▶ _What you have to do_: Your reply should reproduce each line below exactly and carry none of the pictures.

*** Opening Source material ***

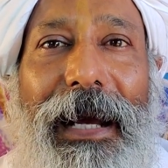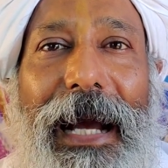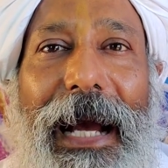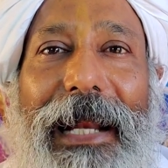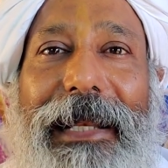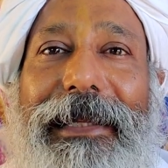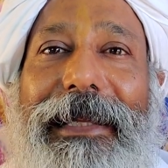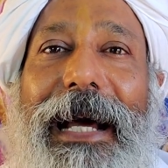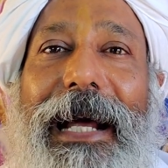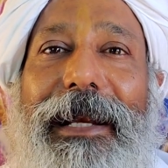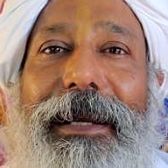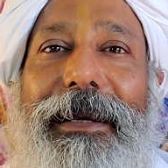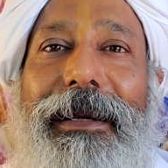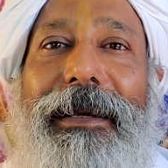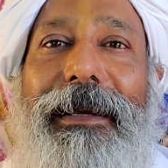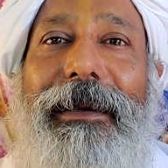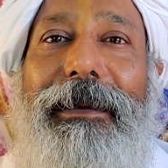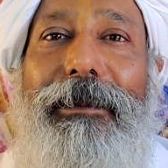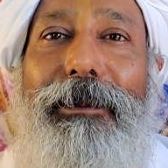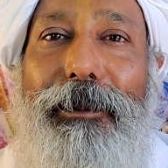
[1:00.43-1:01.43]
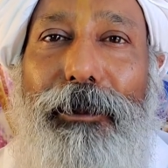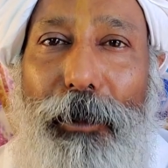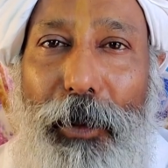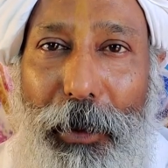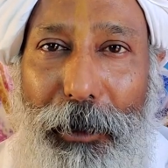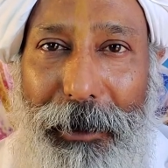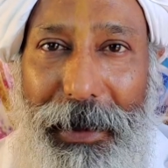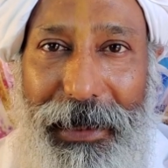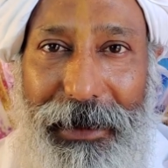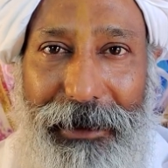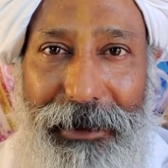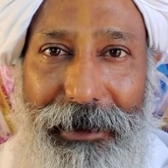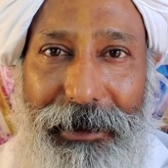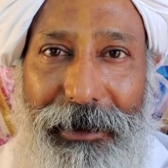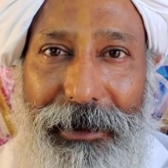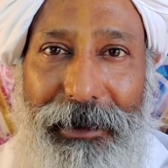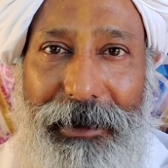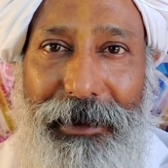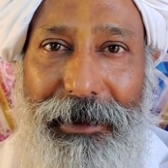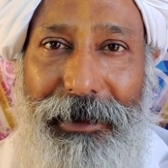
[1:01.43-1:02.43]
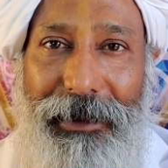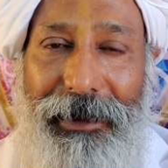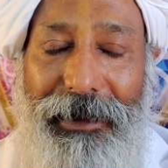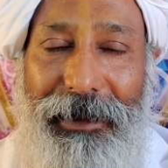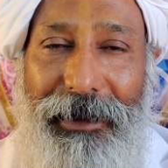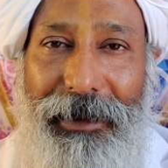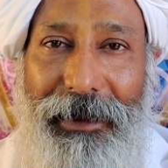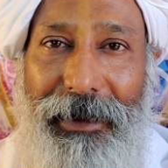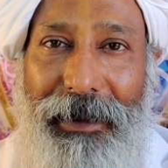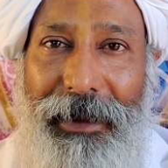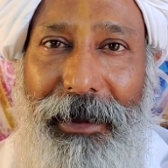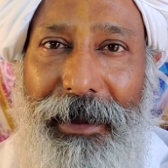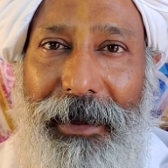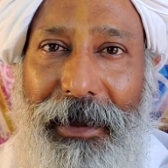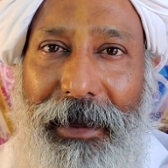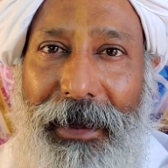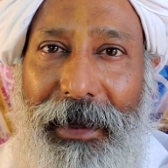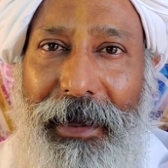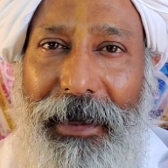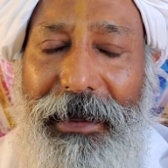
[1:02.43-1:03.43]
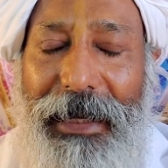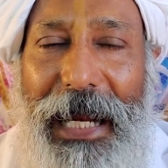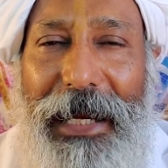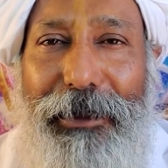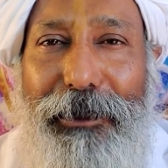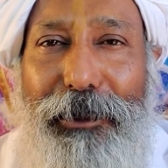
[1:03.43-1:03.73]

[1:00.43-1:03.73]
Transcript: at that moment. That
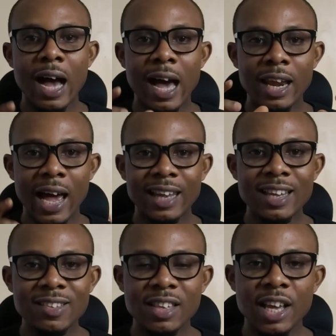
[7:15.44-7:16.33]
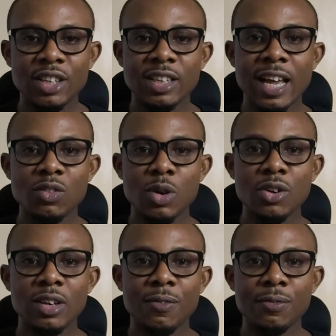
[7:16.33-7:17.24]
And at this stage, that's when
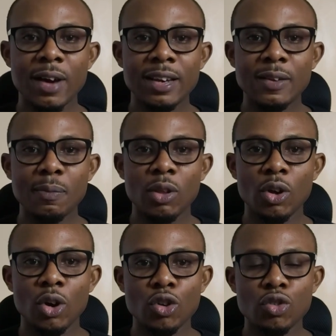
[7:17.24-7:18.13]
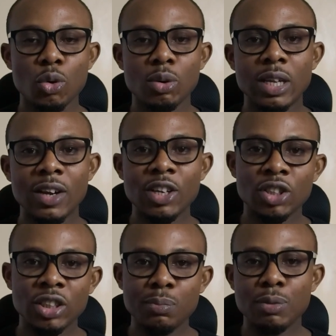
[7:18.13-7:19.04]
you define also the
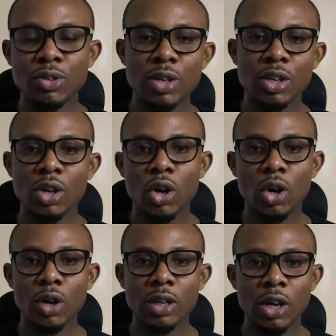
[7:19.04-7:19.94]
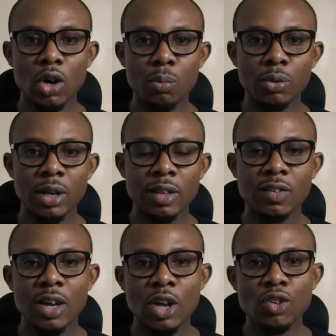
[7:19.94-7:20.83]
relationship between all the
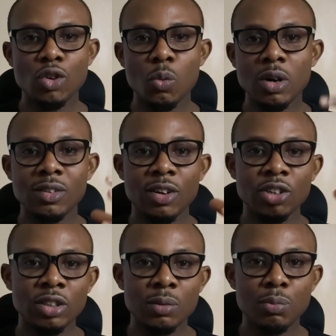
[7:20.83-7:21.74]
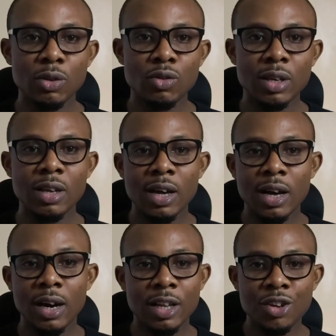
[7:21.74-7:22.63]
components. So what's the relationship between
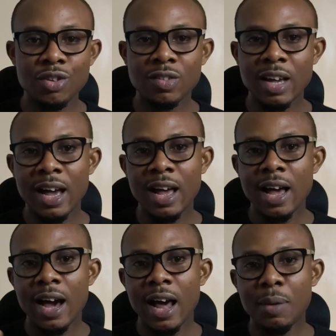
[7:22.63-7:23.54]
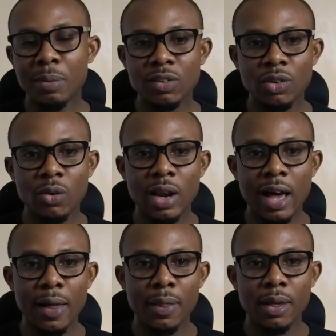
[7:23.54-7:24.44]
the user and a
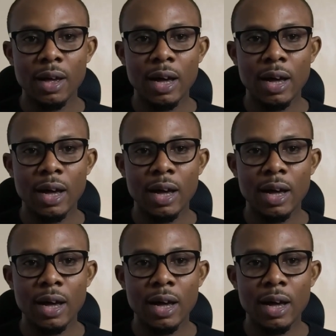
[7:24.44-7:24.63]
particular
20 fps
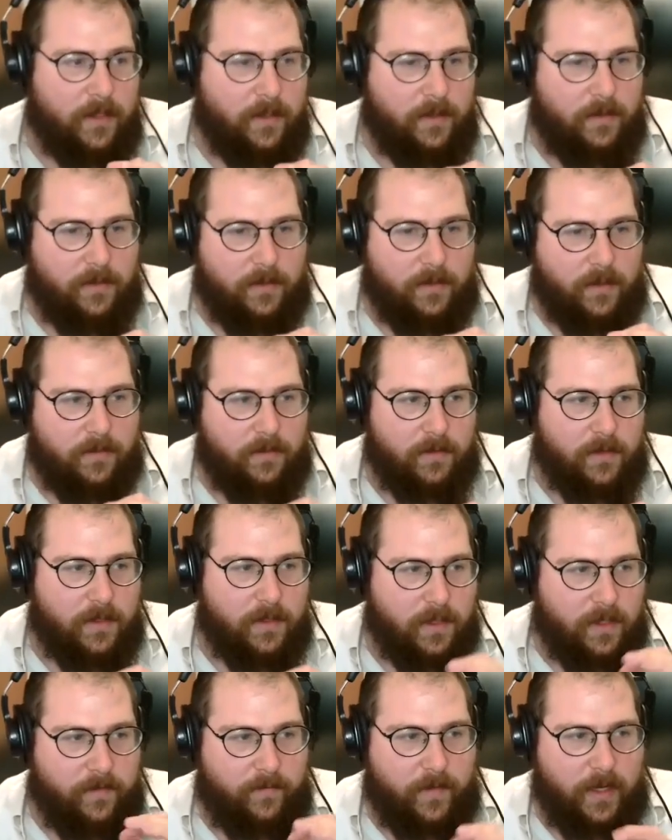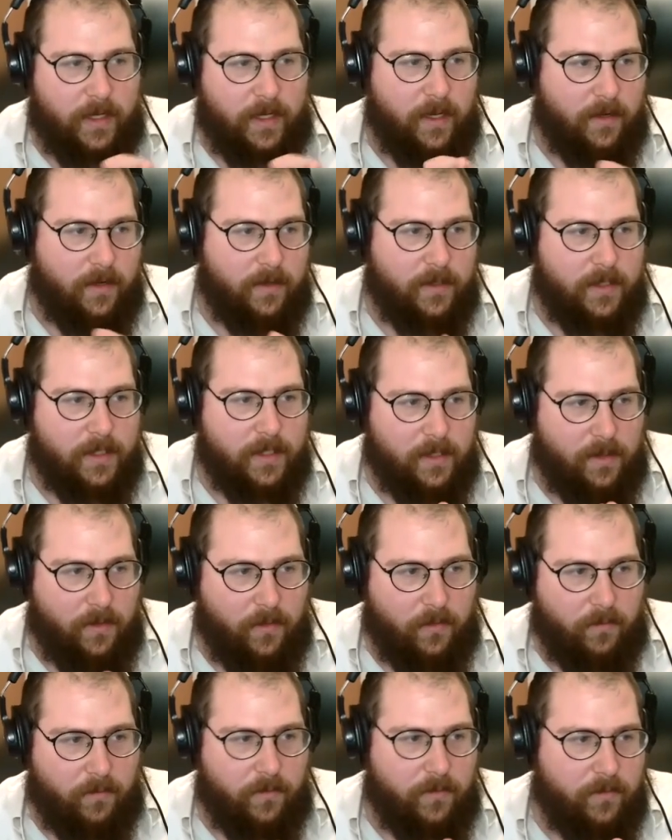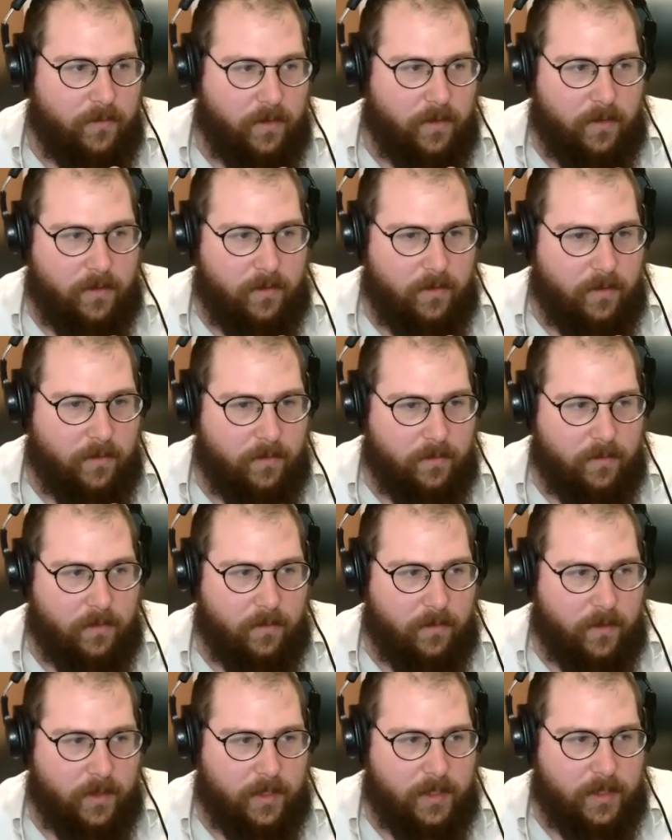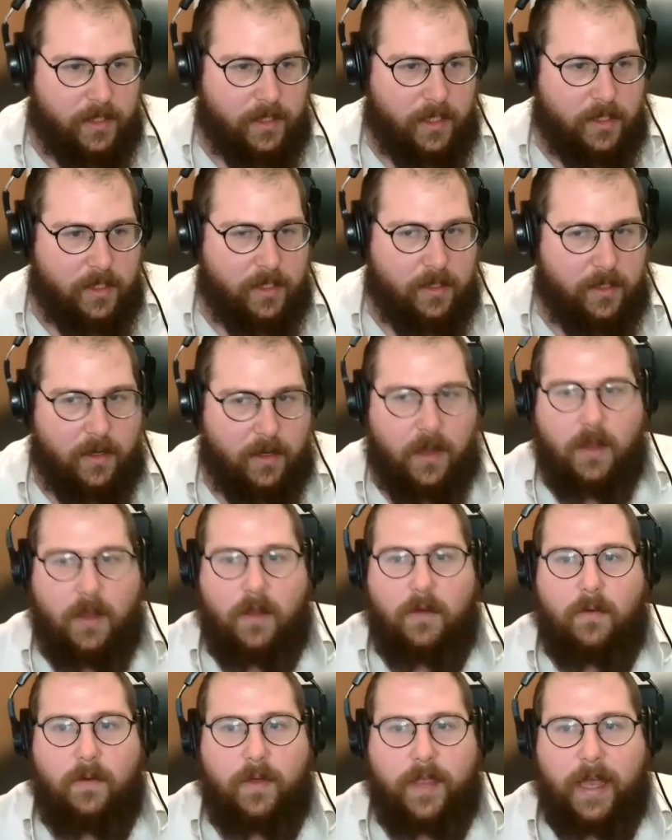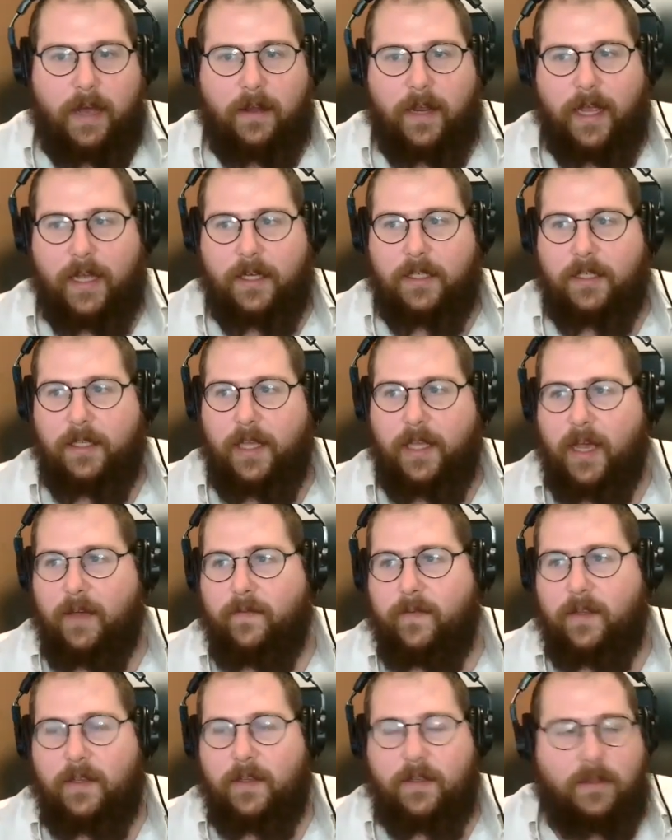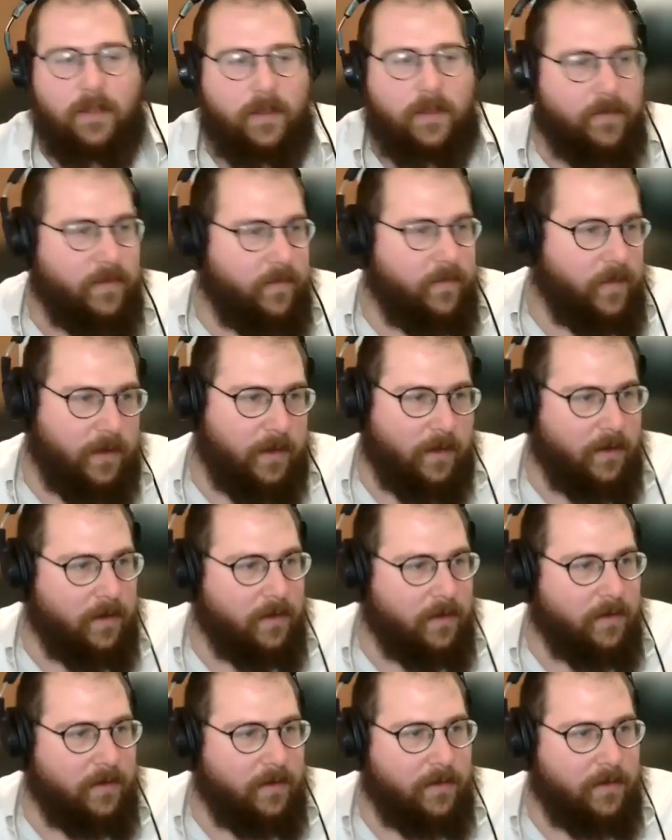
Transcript: your donors live vicariously through you, through the organization, without actually having to lift a finger.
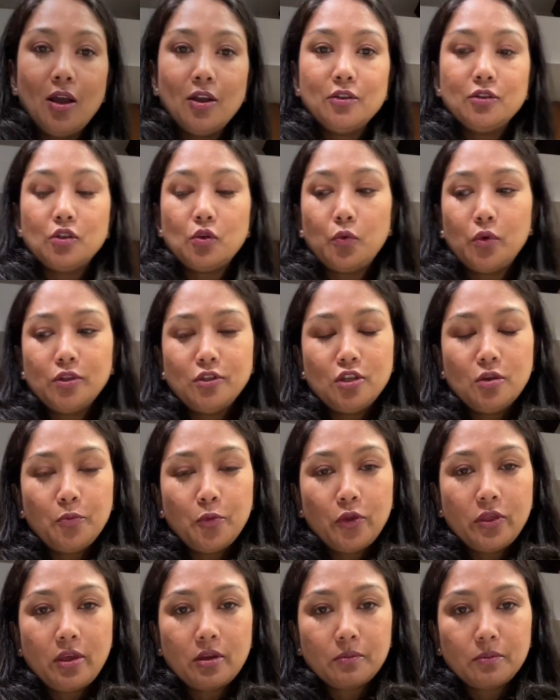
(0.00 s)
So once you
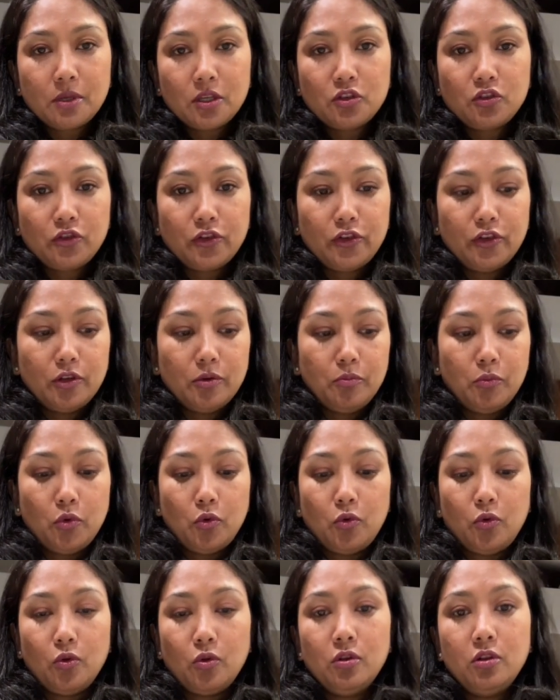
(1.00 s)
put that mixture in your
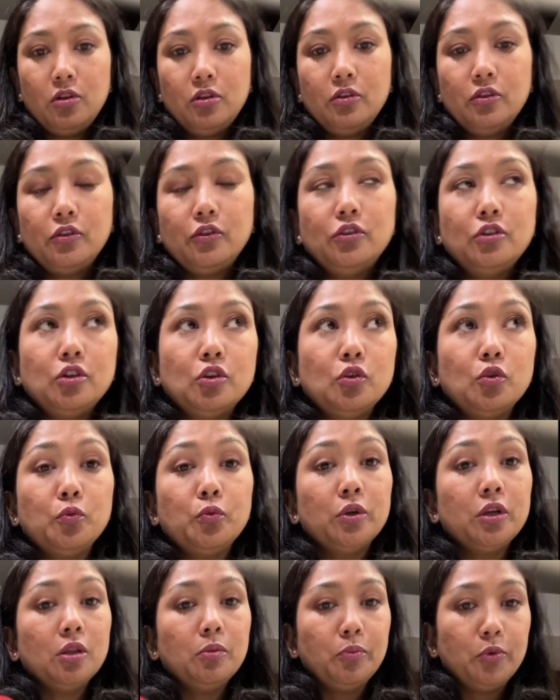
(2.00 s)
bowl, you
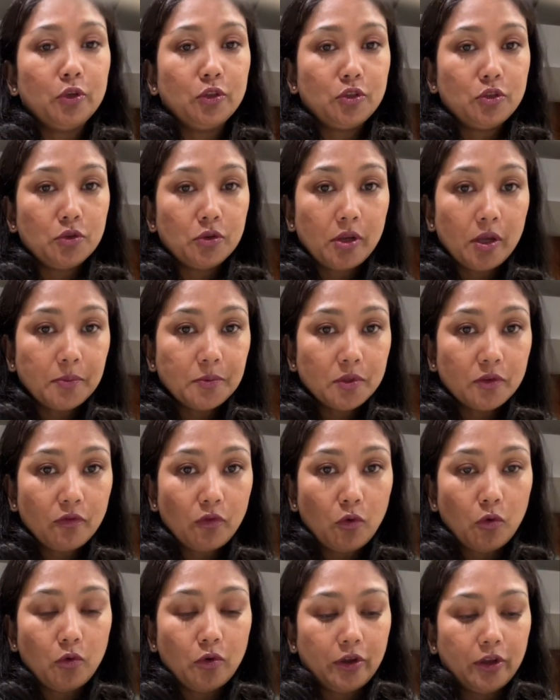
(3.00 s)
will put 2 cups of
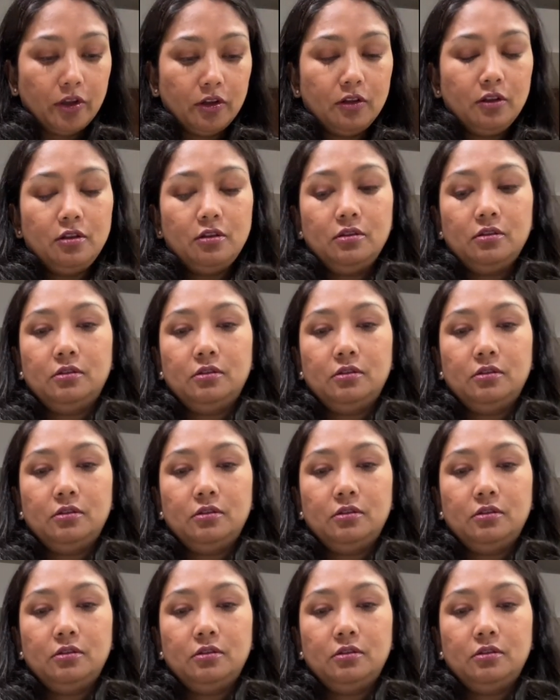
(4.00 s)
oil.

*** Closing Source material ***

▶ _Your solution_:
[1:00.43-1:01.43]
[1:01.43-1:02.43]
[1:02.43-1:03.43]
[1:03.43-1:03.73]

[1:00.43-1:03.73]
Transcript: at that moment. That
[7:15.44-7:16.33]
[7:16.33-7:17.24]
And at this stage, that's when
[7:17.24-7:18.13]
[7:18.13-7:19.04]
you define also the
[7:19.04-7:19.94]
[7:19.94-7:20.83]
relationship between all the
[7:20.83-7:21.74]
[7:21.74-7:22.63]
components. So what's the relationship between
[7:22.63-7:23.54]
[7:23.54-7:24.44]
the user and a
[7:24.44-7:24.63]
particular
20 fps
Transcript: your donors live vicariously through you, through the organization, without actually having to lift a finger.
(0.00 s)
So once you
(1.00 s)
put that mixture in your
(2.00 s)
bowl, you
(3.00 s)
will put 2 cups of
(4.00 s)
oil.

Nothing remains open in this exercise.